Wednesday, August 11, 2004

(DETRESSE ORDINAIRE)

(...) Si nous ne pouvons pas reprocher aux éditeurs de Magazines un manque absolu de libéralité (puisqu'ils paient), il y a /cependant/ un point particulier, au sujet duquel nous avons d'excellentes raisons de les accuser. Pourquoi (puisqu'ils doivent payer) ne paient-ils pas de bonne grâce et tout de suite? Si nous étions en ce moment de mauvaise humeur, nous pourrions raconter une histoire qui ferait dresser les cheveux sur la tête de Shylock.
Un jeune auteur, aux prises avec le désespoir lui-même sous la forme du spectre de la pauvreté, n'ayant dans sa misère aucun soulagement -- n'ayant à attendre aucune sympathie de la part du vulgaire, qui ne comprend pas ses besoins, et prétendrait ne pas les comprendre, quand même il les concevrait parfaitement -- ce jeune auteur est poliment prié de composer un article, pour lequel il sera "gentiment payé." Dans le ravissement, il néglige peut-être pendant tout un mois le seul emploi qui le fait vivre, et après avoir crevé de faim pendant ce mois (lui et sa famille), il arrive enfin au bout du mois de supplice et de son article, et l'expédie (en ne laissant point ignorer son pressant besoin) à l'éditeur bouffi, au propriétaire au nez puissant qui a condescendu à l'honorer (lui le pauvre diable) de son patronage. Un mois (de crevaison encore), et pas de réponse. Un second mois, rien encore. Deux autres mois... toujours rien. Une seconde lettre, insinuant modestement que peut-être l'article n'est pas arrivé à destination -- toujours point de réponse. Six mois écoulés, l'auteur se présente en personne au bureau de "l'éditeur et propriétaire". "Revenez une autre fois." Le pauvre diable s'en va, et ne manque pas de revenir. "Revenez encore"... Il s'entend dire ce "revenez encore" pendant trois ou quatre mois.

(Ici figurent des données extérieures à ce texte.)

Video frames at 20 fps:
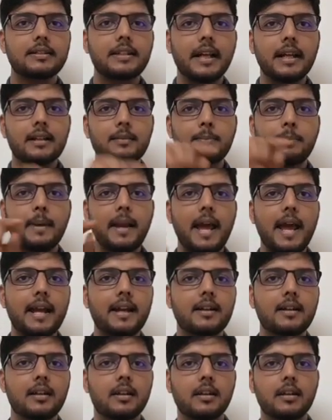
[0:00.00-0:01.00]
that
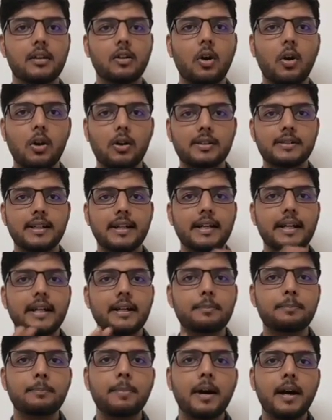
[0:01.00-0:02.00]
black color or
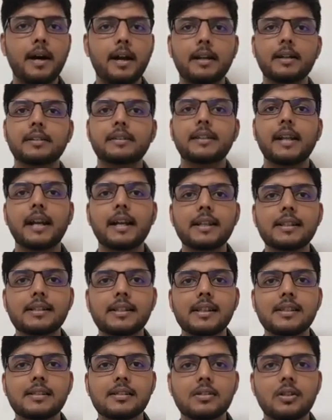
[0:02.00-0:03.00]
shaded part, that
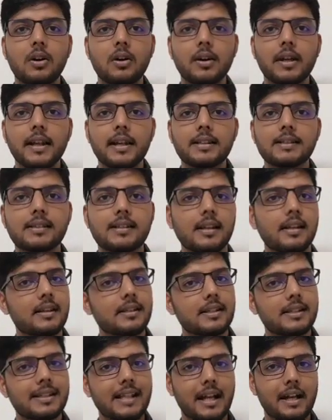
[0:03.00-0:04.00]
is known as
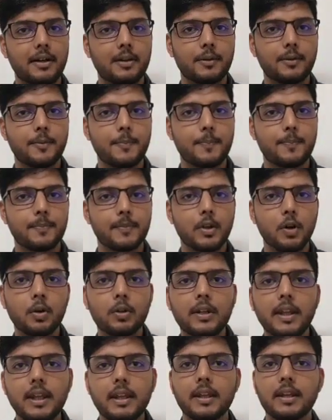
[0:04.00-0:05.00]
shadow.
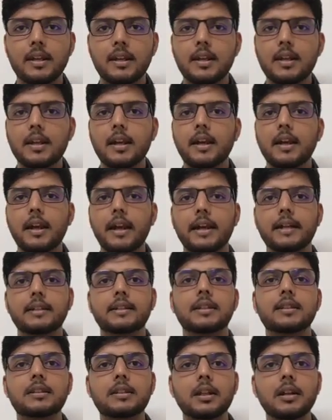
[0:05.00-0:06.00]
Okay, and
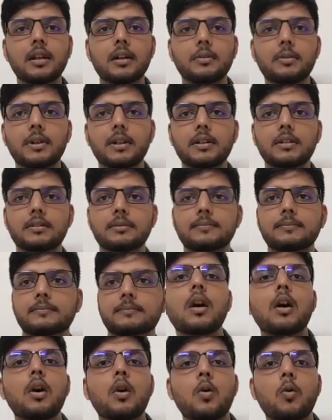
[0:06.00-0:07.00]
the third one,
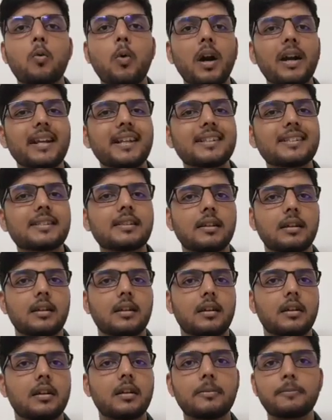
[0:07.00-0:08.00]
what is
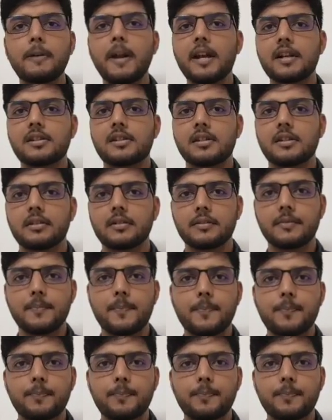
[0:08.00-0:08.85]
reflection?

La patience à bout, il redemande l'article. -- Non, il ne peut pas l'avoir (il était vraiment trop bon, pour qu'on pût le faire passer si légèrement) -- "il est sous presse," et "des articles de ce caractère ne se paient (c'est notre règle) que six mois après la publication. Revenez six mois après l'affaire faite, et votre argent sera tout prêt -- car nous avons des hommes d'affaires expéditifs -- nous-mêmes." Là dessus le pauvre diable s'en va satisfait, et se dit qu'en somme "l'éditeur et propriétaire" est un galant homme, et qu'il n'a rien de mieux à faire, (lui, le pauvre diable), que d'attendre. L'on pourrait supposer qu'en effet il eût attendu... si la mort l'avait voulu. Il meurt de faim, et par la bonne fortune de sa mort, le gras éditeur et propriétaire s'engraisse encore de la valeur de vingt-cinq dollars, si habilement sauvés, pour être généreusement dépensés en canards-cendrés et en champagne.

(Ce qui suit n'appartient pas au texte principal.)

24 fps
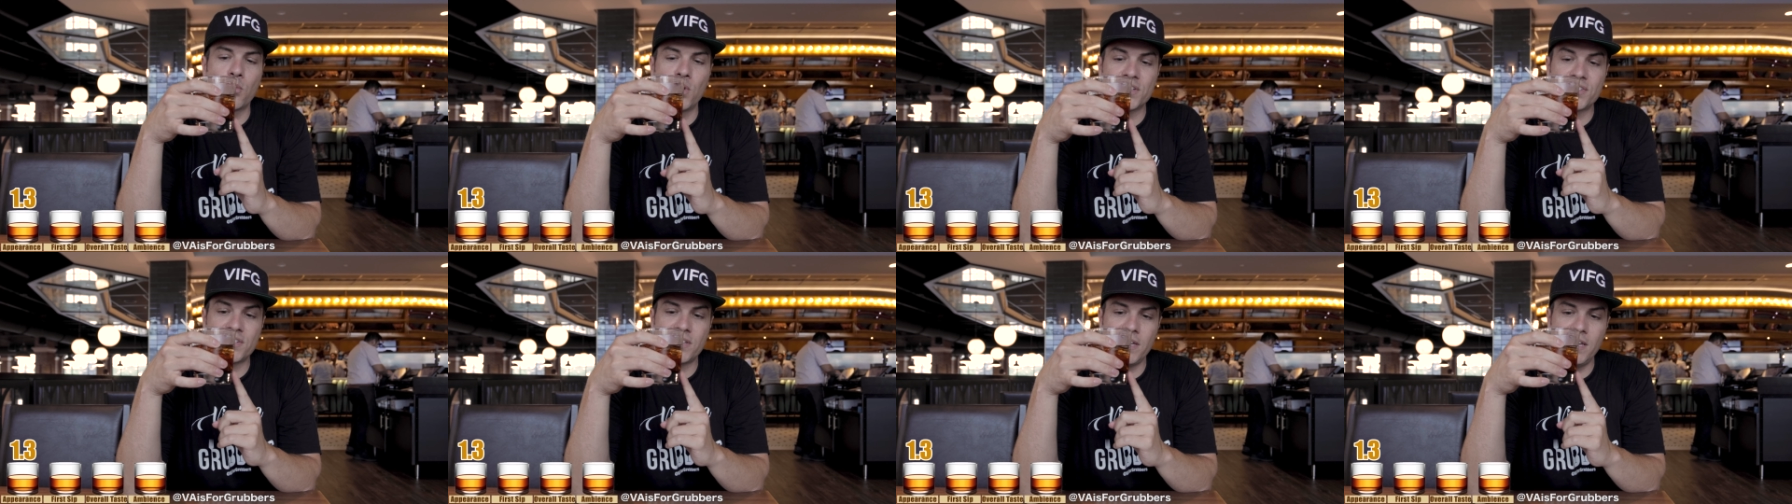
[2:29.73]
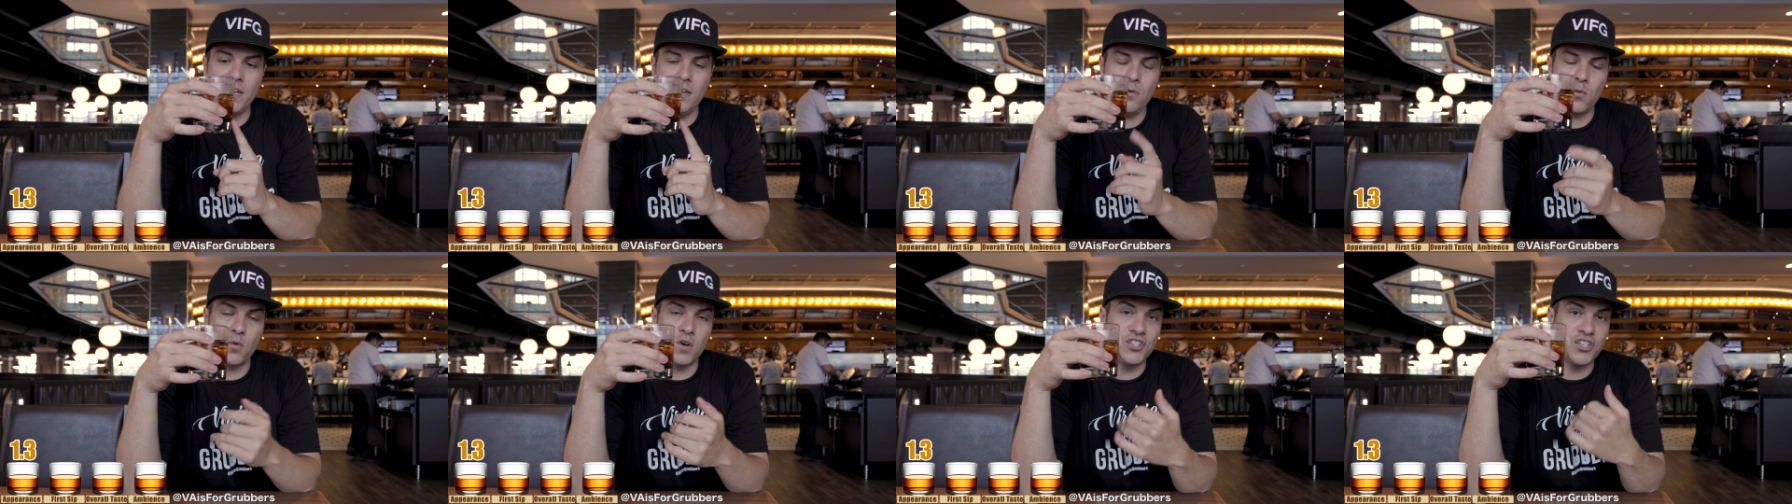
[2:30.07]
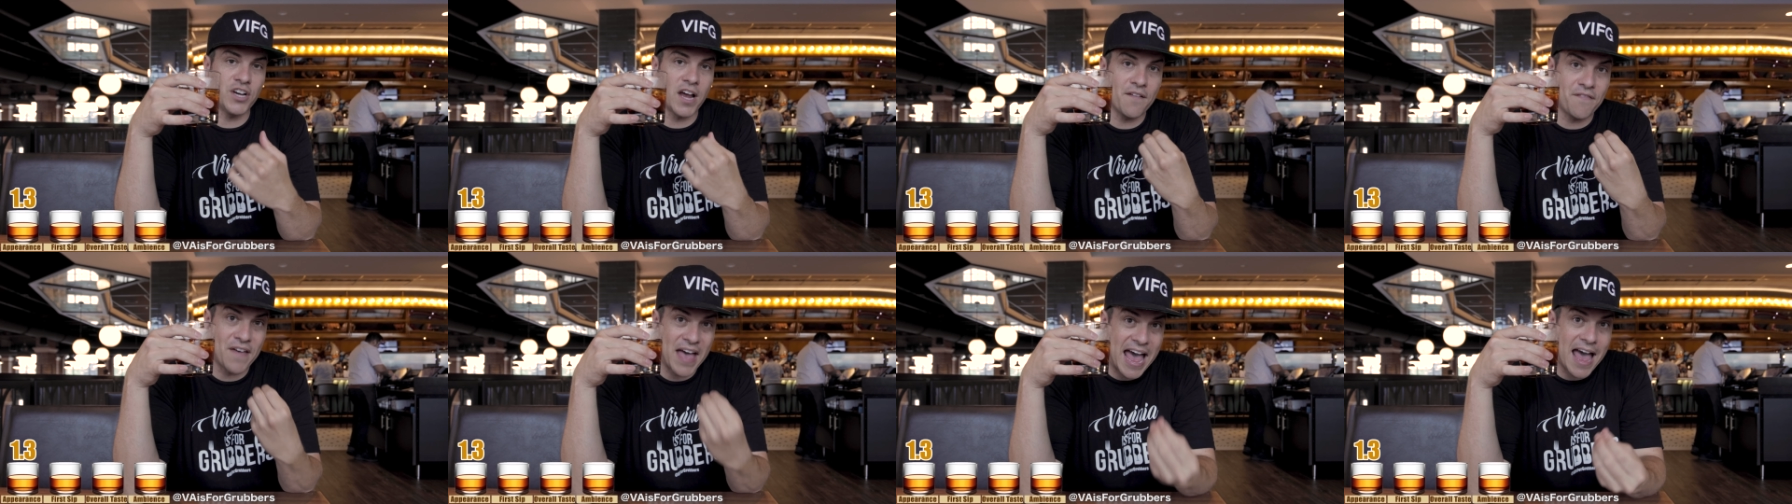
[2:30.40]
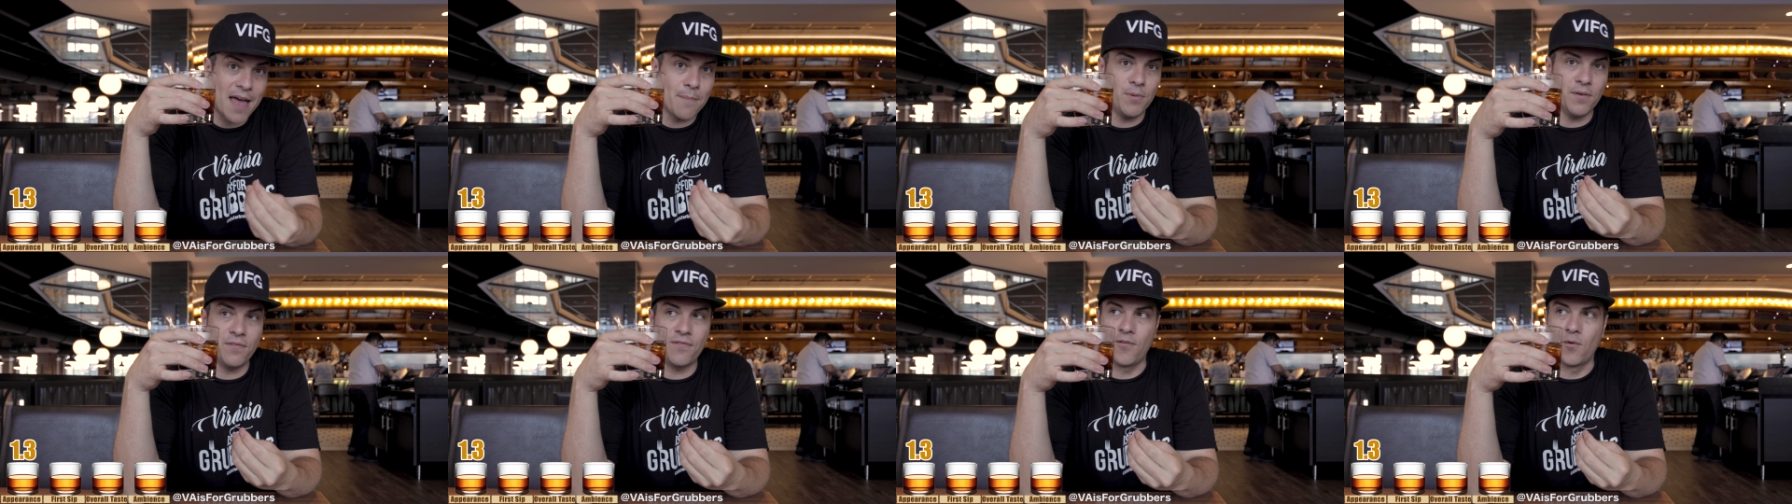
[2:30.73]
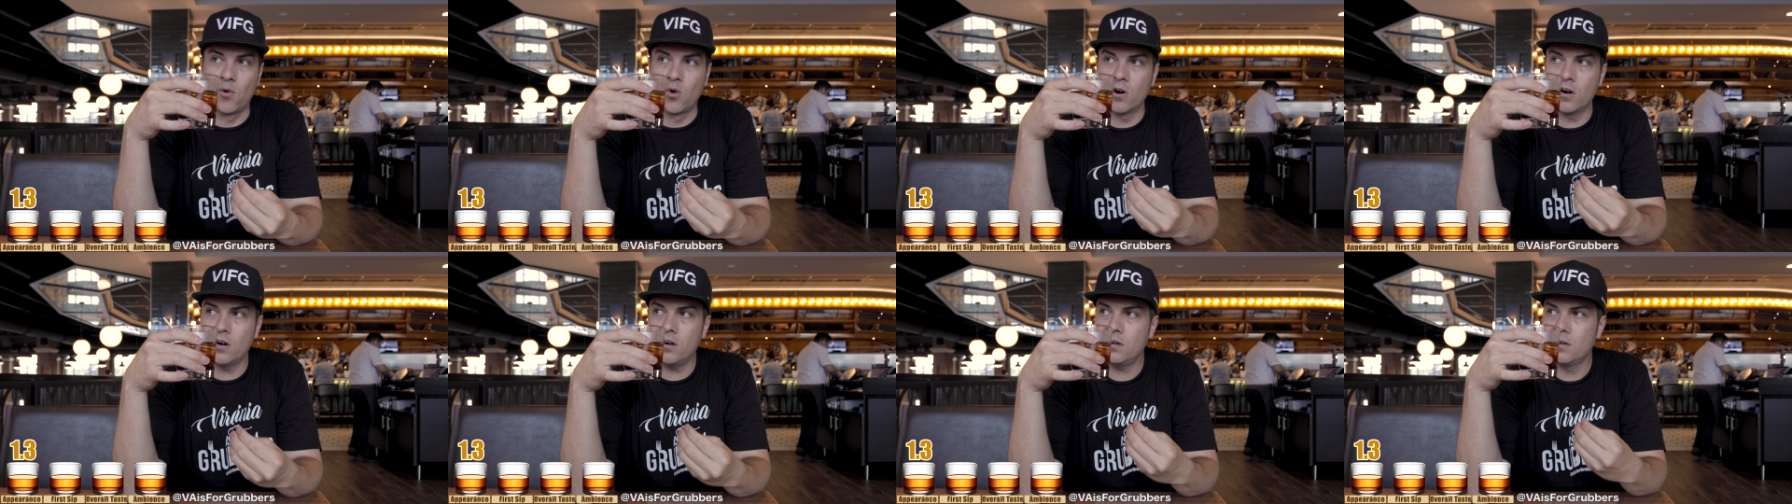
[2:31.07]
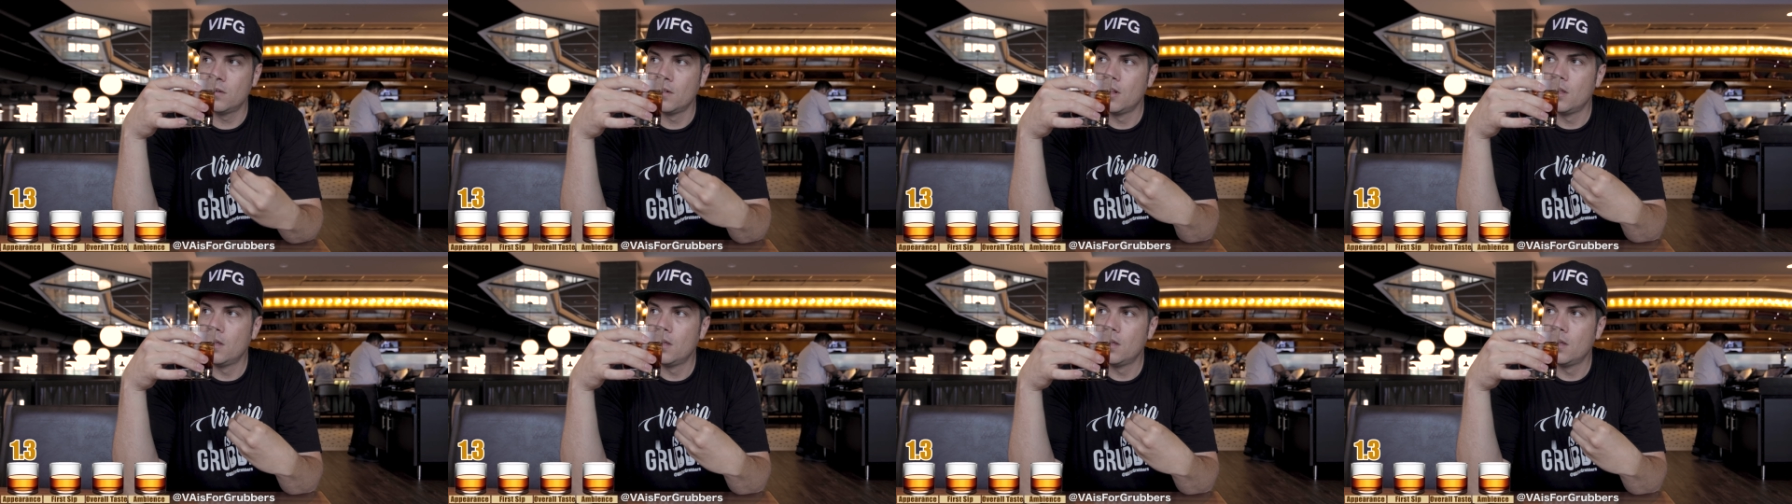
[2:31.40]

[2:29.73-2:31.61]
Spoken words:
whiskey, which I've had before.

Nous espérons que le lecteur, en parcourant cet article, se gardera de deux choses: la première, de croire que nous l'écrivons sous l'inspiration de notre propre expérience, car nous n'ajoutons foi qu'au récit de souffrances bien réelles, -- la seconde, de faire quelque application personnelle de nos remarques à quelque éditeur actuellement vivant, puisqu'il est parfaitement reconnu qu'ils sont tous aussi remarquables par leur générosité et leur urbanité, que par leur façon de comprendre et d'apprécier le génie.


(Extrait de "Quelques Secrets de la Prison du Magazine" -- février 1845.